Corriere del Mezzogiorno (Puglia)
Idea: condividiamo l’abbigliamento
Le proposte di Greenpeace: via i veleni dai tessuti, indumenti da riciclare e clothes-sharing Finora 80 marchi hanno accettato di eliminare le sostanze tossiche: più di 50 aziende italiane
Usare tessuti riciclati ma non solo. Realizzare vestiti più resistenti all’usura, proporre servizi di riparazione e ritiro degli abiti usati e inventare il clothes-sharing. È questo il profilo della moda del futuro, una moda green in grado di pensare sia allo stile che all’ambiente uscendo dall’eterno circolo del consumo «usa e getta». E così, nel mondo, in Italia, al Nord come al Sud, nei nostri armadi, la moda può diventare slow reinventando l’eleganza in maniera etica. Per questo Greenpeace ha pubblicato il rapporto «Fashion at the Crossroads» che raccoglie esempi di alternative al modello corrente di industria della moda. Soluzioni già praticate e praticabili che messe insieme aiutano a ridisegnare i confini della moda.
«L’economia circolare - afferma Chiara Campione, Senior Corporate Strategist di Greenpeace Italia - è sulla bocca di tutti, ma dietro questa bella etichetta si nasconde il sogno impossibile dell’industria che la circolarità possa risolvere il problema di un consumo eccessivo di risorse. In ogni caso dobbiamo consumare meno perché il riciclo al 100 per cento è una chimera».
Da sei anni, in effetti, Greenpeace porta avanti la campagna Detox per l’eliminazione delle sostanze chimiche pericolose dal tessile. Finora hanno aderito 80 marchi internazionali, tra i quali più di 50 realtà tessili italiane, che rappresentano il 15% della produzione tessile globale in termini di fatturato. L’associazione sostiene che questo importante risultato rischia di essere rovinato da una «economia circolare» ancora immatura in cui la produzione tessile globale continua a crescere esponenzialmente e il riciclo avviene prima di aver eliminato le sostanze chimiche pericolose.
«Il nostro scopo - continua Campione - è fornire una risposta critica all’economia circolare così come propagandata dai grandi marchi della moda. Il Pulse report, recentemente presentato al Copenaghen Fashion Summit, prefigura un futuro circolare nel quale il settore sarà ancora più dipendente dall’inquinante poliestere, senza affrontare il nodo del consumo eccessivo di capi d’abbigliamento e del conseguente calo della loro qualità e durata».

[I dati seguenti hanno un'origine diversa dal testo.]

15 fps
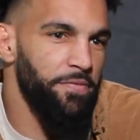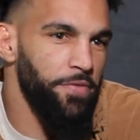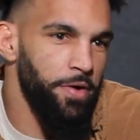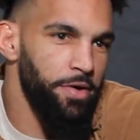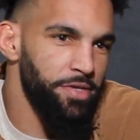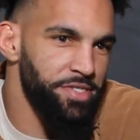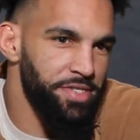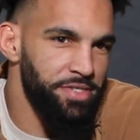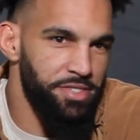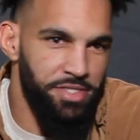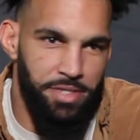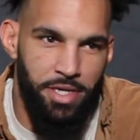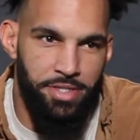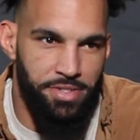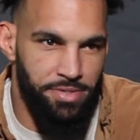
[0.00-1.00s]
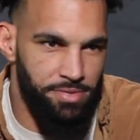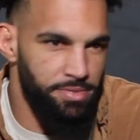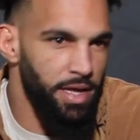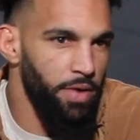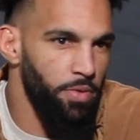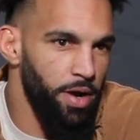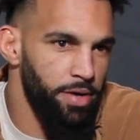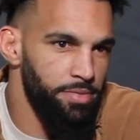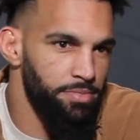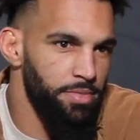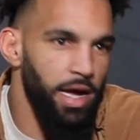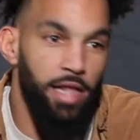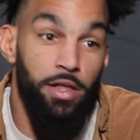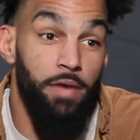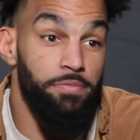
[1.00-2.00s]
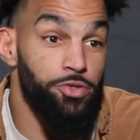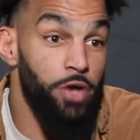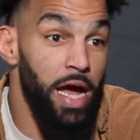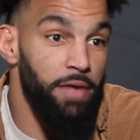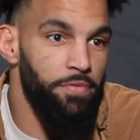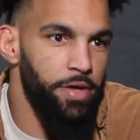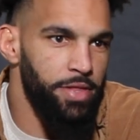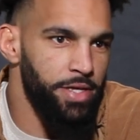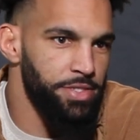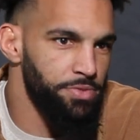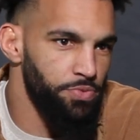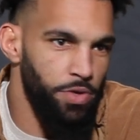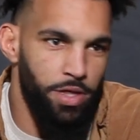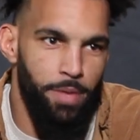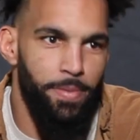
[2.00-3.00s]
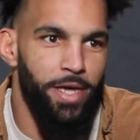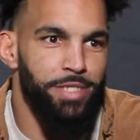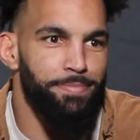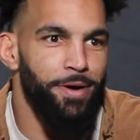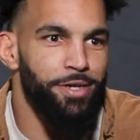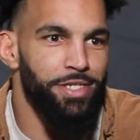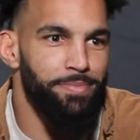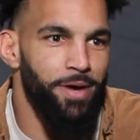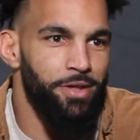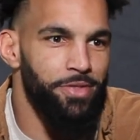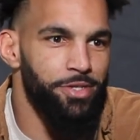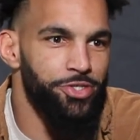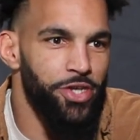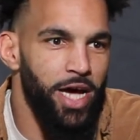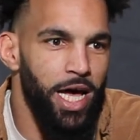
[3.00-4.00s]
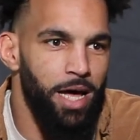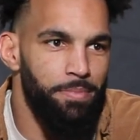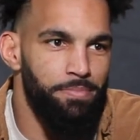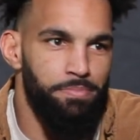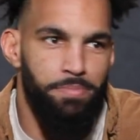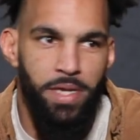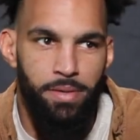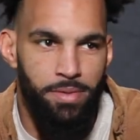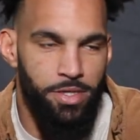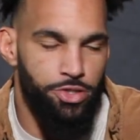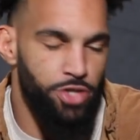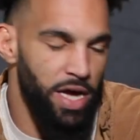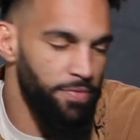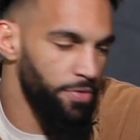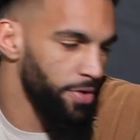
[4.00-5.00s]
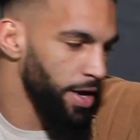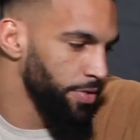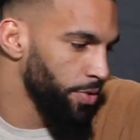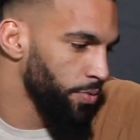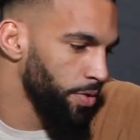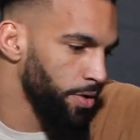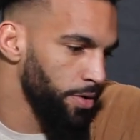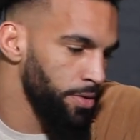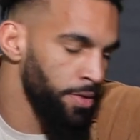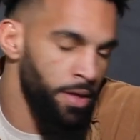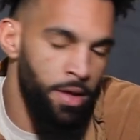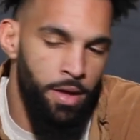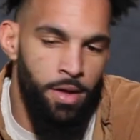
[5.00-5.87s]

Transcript: first just because I wanted, I love traveling. That's one of the best parts about the job, being able to travel around the world.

E così i nuovi pionieri della moda cercano modelli alternativi di business per ridurre l’impatto della produzione tessile e aumentare la longevità dei prodotti grazie all’idea del riciclo. L’idea di Greenpeace è che le aziende prevedano il ritiro obbligatorio dei propri prodotti a fine vita per evitare che finiscano in discarica o in un inceneritore. E se la moda è a un bivio secondo quanto si legge su Fashion at Crossroads una delle idee potrebbe partire proprio dal design. Migliorando il design dei capi realizzati si potrebbe già allungare il ciclo della vita dei vestiti incrementandone anche la qualità. Vestiti più resistenti e strategie di marketing che prevedano l’affitto, strategia che tra l’altro è in voga tra i più piccoli marchi artigianali, e un servizio di riparazione ad hoc per i clienti. In definitiva se è vero che tutte le aziende dovrebbero darsi una svegliata per rincorrere una delle caratteristiche più ricercate dai clienti, specie tra i Millennials è vero che allo stesso modo Greenpeace consiglia agli stessi consumatori di porre fine all’accumulo di vestiti negli armadi magari dando il via a una nuova strada che chissà non possa essere esplorata da innovative realtà del settore. Una sola definizione: clothes-sharing. La condivisione dei vestiti che possa permettere ai fashion addict di avere capi di ottima qualità anche con un budget ridotto e allo stesso tempo di cambiare stile di volta in volta senza dover condannare l’abito del momento a una lunga e triste vita di «non uso». E in tutto ciò anche rispondendo a un’esigenza sempre più necessaria.
«È necessario un cambio del Dna della moda - si legge nel report di Greenpeace che usi la creatività per ridisegnare percorsi futuri sostenibili. Invece di continuare col ‘business as usual’, le aziende hanno l’opportunità di creare prodotti che abbiano un valore reale e che rappresentino un’esperienza autentica per i clienti e per tutta la società».